▶ _TASK DETAILS_:
The line containing "[5:10.36-5:11.36]" and every line after it, through the end of the records below, are to be reproduced exactly, with the pictures left out.

::: DATA UNDER STUDY :::

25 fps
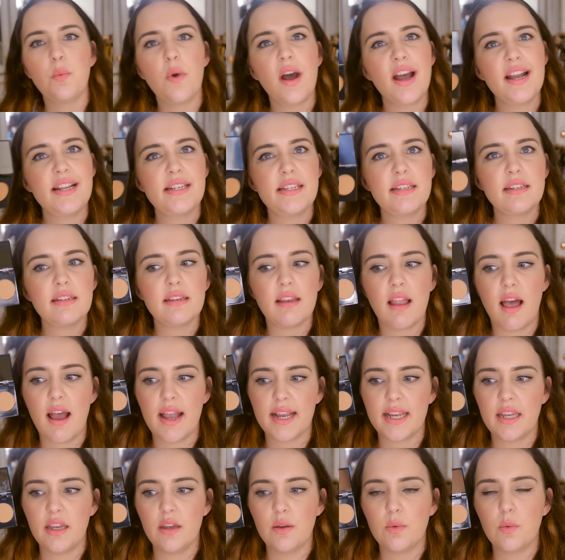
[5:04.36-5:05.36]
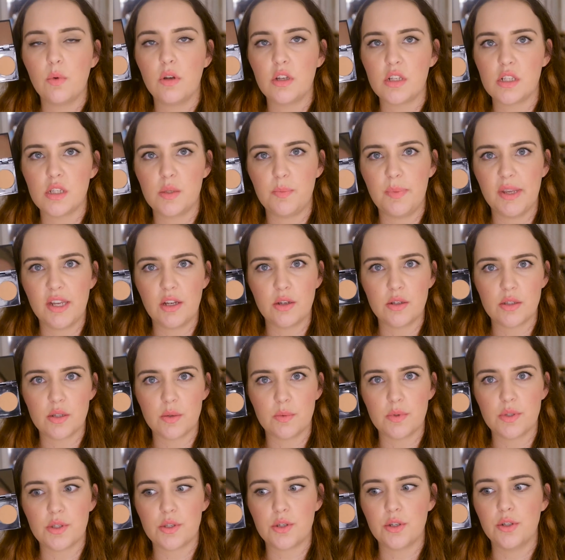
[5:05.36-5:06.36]
why I didn't like it was because it
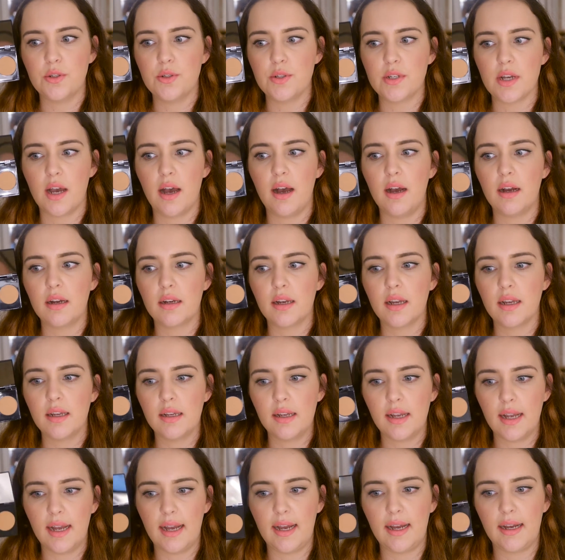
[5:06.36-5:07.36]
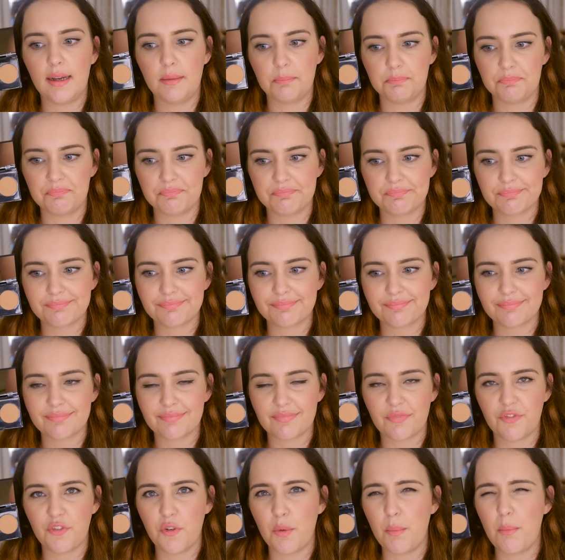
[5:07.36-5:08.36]
was too dark
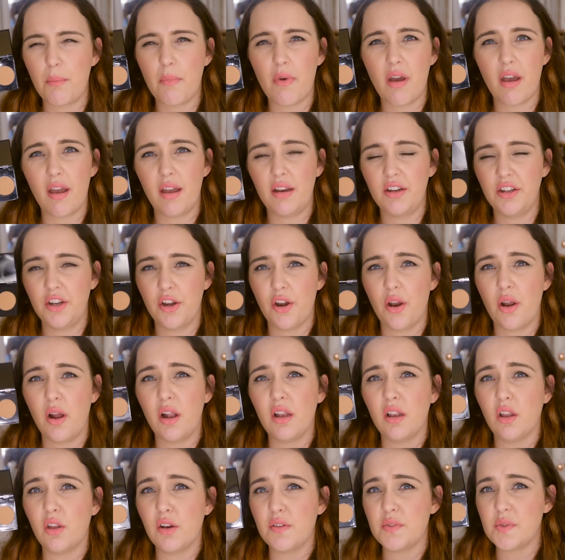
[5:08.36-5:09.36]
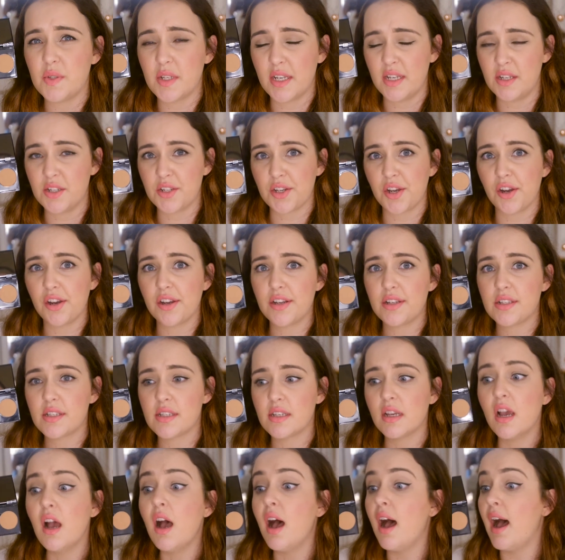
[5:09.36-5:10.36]
for, you know, a lot of skin tones.
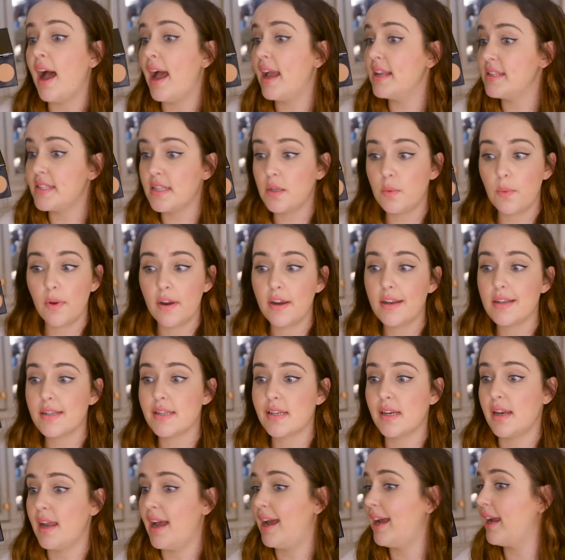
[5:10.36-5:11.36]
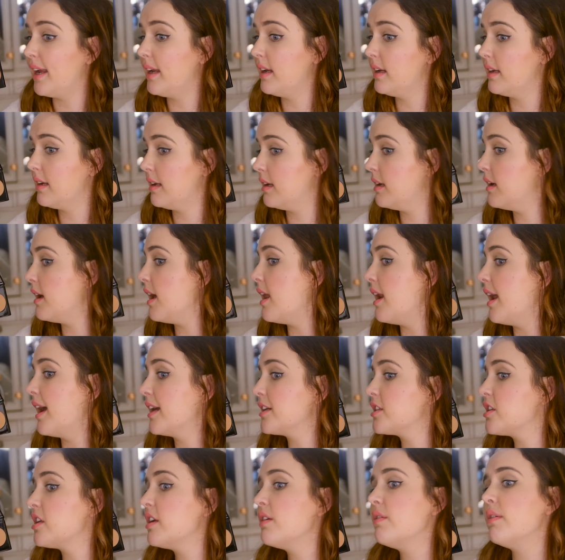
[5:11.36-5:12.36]
I did wear it today and
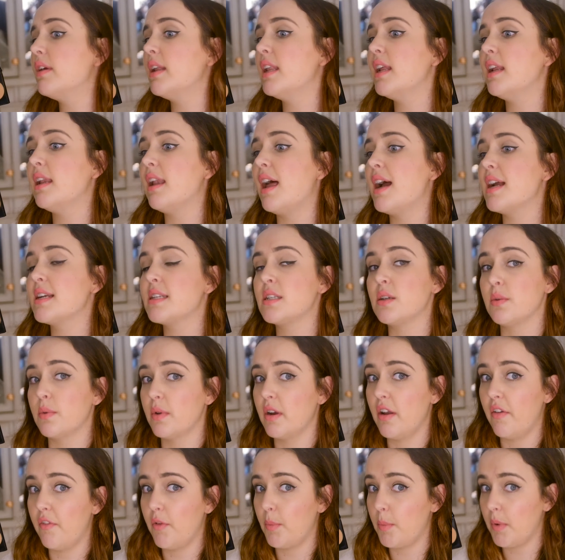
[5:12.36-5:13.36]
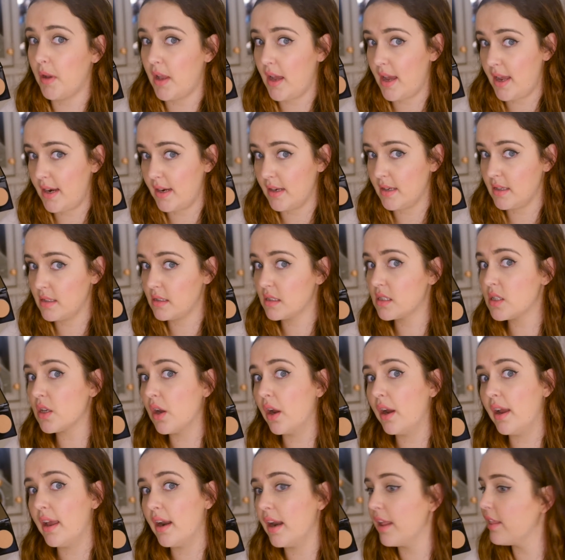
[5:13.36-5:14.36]
actually really liked it when I've applied it. So,
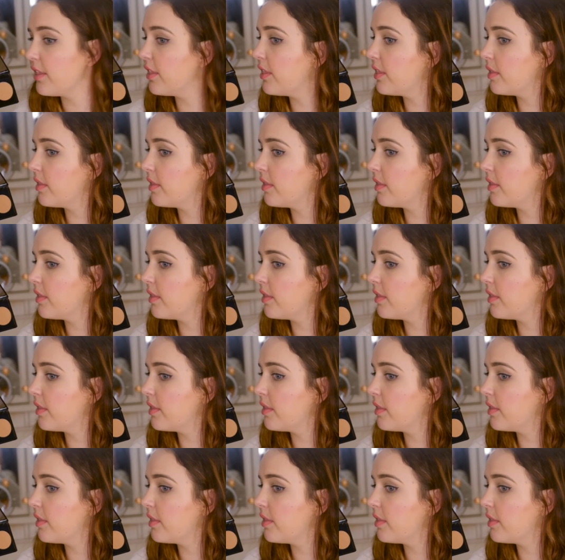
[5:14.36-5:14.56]
and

:::

▶ _ANSWER SPACE_:
[5:10.36-5:11.36]
[5:11.36-5:12.36]
I did wear it today and
[5:12.36-5:13.36]
[5:13.36-5:14.36]
actually really liked it when I've applied it. So,
[5:14.36-5:14.56]
and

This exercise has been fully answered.